Available data >>
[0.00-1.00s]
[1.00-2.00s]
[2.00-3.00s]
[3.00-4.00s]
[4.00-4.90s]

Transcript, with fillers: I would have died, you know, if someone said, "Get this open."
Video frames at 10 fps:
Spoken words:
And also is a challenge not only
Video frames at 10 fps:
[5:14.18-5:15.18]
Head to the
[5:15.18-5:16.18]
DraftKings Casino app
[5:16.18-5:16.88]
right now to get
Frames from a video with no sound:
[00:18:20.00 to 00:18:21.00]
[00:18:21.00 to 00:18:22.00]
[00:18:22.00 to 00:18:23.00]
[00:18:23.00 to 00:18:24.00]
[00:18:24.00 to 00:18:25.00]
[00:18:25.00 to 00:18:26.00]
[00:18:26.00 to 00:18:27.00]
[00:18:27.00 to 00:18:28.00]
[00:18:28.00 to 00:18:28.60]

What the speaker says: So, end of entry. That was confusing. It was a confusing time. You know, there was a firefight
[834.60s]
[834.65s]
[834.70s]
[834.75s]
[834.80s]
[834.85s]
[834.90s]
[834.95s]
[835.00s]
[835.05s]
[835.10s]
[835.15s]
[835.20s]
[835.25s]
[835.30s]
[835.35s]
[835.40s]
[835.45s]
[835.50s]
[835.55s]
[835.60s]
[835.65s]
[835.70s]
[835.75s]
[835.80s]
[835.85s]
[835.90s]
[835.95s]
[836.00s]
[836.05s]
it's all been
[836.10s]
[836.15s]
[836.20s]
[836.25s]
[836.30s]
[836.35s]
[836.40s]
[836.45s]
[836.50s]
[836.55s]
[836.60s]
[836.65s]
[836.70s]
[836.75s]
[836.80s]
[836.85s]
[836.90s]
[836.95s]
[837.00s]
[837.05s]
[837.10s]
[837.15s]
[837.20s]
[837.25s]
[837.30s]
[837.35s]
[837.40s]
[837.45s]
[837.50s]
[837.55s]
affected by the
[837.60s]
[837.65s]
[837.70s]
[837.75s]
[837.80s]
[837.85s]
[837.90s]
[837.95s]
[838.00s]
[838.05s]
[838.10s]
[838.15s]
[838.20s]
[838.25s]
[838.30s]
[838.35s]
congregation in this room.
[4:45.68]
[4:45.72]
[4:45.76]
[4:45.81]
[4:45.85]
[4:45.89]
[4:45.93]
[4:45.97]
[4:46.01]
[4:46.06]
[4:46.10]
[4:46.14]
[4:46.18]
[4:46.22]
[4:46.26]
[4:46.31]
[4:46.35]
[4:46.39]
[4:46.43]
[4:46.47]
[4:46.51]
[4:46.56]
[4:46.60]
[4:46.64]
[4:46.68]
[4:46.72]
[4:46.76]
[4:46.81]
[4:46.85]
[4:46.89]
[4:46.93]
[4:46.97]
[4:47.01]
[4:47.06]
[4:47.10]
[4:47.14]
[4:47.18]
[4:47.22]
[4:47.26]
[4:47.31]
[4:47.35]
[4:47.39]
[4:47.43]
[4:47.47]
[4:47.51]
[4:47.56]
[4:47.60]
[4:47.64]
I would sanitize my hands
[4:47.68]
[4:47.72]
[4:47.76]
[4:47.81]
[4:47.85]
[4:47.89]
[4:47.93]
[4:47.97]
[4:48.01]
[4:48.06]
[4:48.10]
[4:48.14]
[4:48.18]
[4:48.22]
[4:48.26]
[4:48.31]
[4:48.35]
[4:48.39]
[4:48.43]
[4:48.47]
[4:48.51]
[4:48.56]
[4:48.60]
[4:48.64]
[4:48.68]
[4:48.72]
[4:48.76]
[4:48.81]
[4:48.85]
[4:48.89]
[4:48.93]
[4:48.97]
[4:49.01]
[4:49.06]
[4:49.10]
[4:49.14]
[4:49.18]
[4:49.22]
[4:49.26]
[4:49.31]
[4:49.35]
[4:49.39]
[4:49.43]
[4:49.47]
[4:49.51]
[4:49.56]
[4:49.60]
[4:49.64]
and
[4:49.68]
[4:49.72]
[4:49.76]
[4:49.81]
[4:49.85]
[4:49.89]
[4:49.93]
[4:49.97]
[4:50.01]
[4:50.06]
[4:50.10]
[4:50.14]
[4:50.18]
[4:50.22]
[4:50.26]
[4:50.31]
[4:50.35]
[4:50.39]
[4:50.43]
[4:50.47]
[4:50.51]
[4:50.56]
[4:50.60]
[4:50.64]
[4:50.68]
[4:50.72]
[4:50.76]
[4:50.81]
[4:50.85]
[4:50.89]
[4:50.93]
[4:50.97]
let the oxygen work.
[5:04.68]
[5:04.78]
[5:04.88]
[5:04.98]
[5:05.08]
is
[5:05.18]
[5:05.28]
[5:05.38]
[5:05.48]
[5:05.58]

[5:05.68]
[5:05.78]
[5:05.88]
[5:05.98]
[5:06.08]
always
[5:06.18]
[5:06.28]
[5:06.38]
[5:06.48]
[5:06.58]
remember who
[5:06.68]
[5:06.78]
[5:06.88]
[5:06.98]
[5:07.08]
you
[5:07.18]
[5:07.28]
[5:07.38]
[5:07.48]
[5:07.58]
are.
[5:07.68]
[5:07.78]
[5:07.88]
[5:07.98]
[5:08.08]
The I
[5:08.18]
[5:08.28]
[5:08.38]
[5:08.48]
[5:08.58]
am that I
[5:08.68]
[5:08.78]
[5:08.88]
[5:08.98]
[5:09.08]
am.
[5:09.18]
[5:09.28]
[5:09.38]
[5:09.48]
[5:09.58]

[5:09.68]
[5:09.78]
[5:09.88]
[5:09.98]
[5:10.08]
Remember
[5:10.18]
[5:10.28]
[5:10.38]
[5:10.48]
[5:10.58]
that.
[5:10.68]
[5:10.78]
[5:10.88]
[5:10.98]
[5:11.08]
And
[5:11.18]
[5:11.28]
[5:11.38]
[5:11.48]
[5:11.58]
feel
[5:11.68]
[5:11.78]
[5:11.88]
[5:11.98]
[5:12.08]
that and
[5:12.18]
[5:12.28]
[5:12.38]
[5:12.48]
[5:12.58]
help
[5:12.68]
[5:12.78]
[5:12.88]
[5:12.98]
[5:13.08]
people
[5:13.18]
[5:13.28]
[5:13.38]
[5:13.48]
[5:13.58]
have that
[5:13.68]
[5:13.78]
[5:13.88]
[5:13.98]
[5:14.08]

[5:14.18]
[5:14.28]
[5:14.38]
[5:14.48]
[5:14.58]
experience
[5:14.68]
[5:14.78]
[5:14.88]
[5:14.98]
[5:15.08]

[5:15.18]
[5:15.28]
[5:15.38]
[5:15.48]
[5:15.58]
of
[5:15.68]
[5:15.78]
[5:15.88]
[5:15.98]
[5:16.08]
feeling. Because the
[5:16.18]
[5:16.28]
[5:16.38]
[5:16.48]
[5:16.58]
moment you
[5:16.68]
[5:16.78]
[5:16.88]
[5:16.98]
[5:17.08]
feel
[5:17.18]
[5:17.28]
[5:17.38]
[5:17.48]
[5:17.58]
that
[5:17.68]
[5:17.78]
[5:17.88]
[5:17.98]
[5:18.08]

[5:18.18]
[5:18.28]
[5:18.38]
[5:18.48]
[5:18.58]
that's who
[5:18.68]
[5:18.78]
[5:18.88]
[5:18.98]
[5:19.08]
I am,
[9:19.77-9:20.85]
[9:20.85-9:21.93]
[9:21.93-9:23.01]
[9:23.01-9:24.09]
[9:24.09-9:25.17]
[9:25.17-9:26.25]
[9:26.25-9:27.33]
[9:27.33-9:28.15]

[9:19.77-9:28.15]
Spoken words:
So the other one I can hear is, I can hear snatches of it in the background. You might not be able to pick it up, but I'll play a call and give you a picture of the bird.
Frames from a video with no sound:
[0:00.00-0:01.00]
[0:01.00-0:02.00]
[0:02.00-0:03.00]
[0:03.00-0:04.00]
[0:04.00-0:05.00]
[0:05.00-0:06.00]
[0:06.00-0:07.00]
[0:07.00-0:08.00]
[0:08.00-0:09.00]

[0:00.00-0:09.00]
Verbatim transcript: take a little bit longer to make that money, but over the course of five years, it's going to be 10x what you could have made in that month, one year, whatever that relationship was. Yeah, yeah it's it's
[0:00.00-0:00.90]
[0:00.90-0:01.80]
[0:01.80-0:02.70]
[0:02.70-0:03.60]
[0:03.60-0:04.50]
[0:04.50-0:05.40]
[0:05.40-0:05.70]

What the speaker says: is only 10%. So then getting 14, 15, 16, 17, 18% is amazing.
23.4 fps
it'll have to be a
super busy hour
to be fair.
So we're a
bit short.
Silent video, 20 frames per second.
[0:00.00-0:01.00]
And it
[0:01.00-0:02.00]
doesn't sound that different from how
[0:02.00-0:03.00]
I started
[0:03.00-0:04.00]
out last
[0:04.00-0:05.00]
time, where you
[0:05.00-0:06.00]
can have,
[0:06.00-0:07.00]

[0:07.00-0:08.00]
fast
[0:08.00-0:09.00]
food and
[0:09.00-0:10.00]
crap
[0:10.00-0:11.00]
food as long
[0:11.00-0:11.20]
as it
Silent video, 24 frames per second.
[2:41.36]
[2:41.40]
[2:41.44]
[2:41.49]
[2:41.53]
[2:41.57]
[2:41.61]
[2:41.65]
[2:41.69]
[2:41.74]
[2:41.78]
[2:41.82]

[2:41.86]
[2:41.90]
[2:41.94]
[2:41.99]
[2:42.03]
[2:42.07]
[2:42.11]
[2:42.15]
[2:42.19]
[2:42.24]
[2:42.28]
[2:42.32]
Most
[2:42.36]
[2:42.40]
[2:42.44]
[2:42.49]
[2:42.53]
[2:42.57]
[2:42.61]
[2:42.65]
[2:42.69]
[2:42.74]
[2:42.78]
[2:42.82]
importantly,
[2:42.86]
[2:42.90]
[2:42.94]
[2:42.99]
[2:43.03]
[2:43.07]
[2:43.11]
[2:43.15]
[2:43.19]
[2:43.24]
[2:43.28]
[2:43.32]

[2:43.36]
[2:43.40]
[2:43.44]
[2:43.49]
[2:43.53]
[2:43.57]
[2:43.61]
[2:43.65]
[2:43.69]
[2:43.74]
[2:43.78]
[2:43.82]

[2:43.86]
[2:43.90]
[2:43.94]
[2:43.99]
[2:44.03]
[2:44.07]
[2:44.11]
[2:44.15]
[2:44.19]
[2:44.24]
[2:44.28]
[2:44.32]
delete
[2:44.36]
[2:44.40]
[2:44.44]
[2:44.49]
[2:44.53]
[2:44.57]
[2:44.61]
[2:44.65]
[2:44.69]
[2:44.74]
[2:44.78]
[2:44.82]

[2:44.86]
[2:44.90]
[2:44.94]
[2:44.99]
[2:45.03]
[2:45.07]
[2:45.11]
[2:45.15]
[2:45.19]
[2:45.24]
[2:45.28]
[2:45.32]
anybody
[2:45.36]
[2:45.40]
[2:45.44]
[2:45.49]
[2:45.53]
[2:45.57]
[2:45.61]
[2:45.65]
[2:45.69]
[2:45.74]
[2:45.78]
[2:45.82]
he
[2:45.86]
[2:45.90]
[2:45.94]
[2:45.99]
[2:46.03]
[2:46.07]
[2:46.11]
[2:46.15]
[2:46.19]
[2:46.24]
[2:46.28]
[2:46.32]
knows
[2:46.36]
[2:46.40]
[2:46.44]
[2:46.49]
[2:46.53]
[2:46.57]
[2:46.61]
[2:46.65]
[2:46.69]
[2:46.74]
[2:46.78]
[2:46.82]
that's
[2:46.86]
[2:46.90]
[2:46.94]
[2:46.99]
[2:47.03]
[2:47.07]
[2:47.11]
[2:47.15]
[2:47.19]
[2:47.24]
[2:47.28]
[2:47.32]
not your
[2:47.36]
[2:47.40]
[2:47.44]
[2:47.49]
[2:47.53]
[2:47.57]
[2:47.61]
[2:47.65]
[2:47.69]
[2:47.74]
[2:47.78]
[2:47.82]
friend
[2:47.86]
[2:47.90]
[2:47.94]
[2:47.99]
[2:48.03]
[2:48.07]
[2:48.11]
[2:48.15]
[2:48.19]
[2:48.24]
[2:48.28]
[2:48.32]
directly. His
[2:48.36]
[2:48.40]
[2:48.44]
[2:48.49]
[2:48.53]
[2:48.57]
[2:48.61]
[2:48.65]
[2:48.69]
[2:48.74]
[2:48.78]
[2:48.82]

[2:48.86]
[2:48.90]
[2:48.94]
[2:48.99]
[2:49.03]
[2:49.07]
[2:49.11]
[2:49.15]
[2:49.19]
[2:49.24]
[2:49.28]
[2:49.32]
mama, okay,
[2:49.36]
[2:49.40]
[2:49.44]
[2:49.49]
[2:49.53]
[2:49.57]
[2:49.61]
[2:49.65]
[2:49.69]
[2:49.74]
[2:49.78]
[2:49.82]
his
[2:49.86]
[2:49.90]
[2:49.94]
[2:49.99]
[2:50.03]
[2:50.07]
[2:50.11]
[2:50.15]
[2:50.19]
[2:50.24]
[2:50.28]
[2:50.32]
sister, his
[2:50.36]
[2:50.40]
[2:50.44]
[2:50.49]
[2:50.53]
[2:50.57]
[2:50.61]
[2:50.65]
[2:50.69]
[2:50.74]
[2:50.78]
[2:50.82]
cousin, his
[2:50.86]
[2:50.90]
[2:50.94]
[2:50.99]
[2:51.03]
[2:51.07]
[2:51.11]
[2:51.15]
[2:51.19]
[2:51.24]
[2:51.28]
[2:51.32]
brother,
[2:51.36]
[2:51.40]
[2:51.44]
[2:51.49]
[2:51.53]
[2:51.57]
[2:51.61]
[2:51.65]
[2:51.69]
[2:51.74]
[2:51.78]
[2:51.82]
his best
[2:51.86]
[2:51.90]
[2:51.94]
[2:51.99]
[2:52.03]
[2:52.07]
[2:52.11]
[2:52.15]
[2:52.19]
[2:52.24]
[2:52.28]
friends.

Required work >>
Say how many lines of the data hold the string "second". Reply with the number alone.

Solution >>
2